*Records supplied*
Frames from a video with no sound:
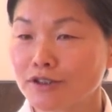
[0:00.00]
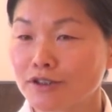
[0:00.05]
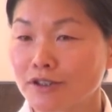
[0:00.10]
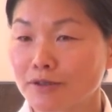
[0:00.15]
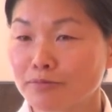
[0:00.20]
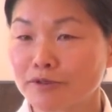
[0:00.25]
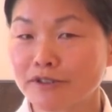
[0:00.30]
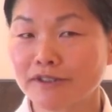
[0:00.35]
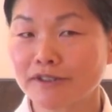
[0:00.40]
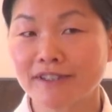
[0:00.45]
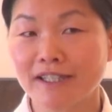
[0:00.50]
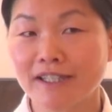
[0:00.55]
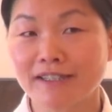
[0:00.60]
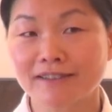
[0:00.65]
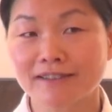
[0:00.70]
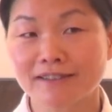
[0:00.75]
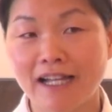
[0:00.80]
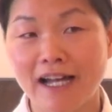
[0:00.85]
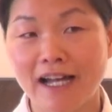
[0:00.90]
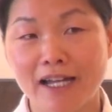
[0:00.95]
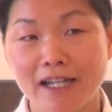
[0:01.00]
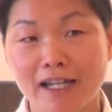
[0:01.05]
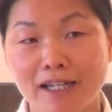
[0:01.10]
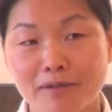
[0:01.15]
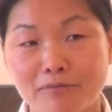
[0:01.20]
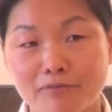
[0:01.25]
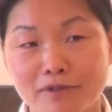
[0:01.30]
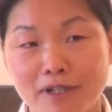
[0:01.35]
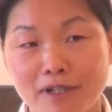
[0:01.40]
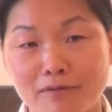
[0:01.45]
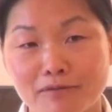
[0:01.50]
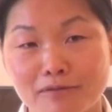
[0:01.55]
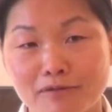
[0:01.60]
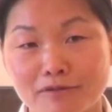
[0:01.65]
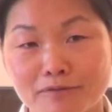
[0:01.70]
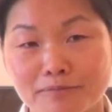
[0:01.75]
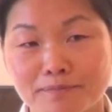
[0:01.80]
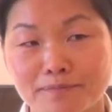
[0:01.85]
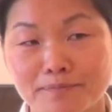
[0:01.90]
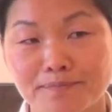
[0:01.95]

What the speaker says: the princess' eye problem.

*How to complete this task*
Take the preceding listing and transcribe it exactly, skipping the pictures.

*Task output*
Frames from a video with no sound:
[0:00.00]
[0:00.05]
[0:00.10]
[0:00.15]
[0:00.20]
[0:00.25]
[0:00.30]
[0:00.35]
[0:00.40]
[0:00.45]
[0:00.50]
[0:00.55]
[0:00.60]
[0:00.65]
[0:00.70]
[0:00.75]
[0:00.80]
[0:00.85]
[0:00.90]
[0:00.95]
[0:01.00]
[0:01.05]
[0:01.10]
[0:01.15]
[0:01.20]
[0:01.25]
[0:01.30]
[0:01.35]
[0:01.40]
[0:01.45]
[0:01.50]
[0:01.55]
[0:01.60]
[0:01.65]
[0:01.70]
[0:01.75]
[0:01.80]
[0:01.85]
[0:01.90]
[0:01.95]

What the speaker says: the princess' eye problem.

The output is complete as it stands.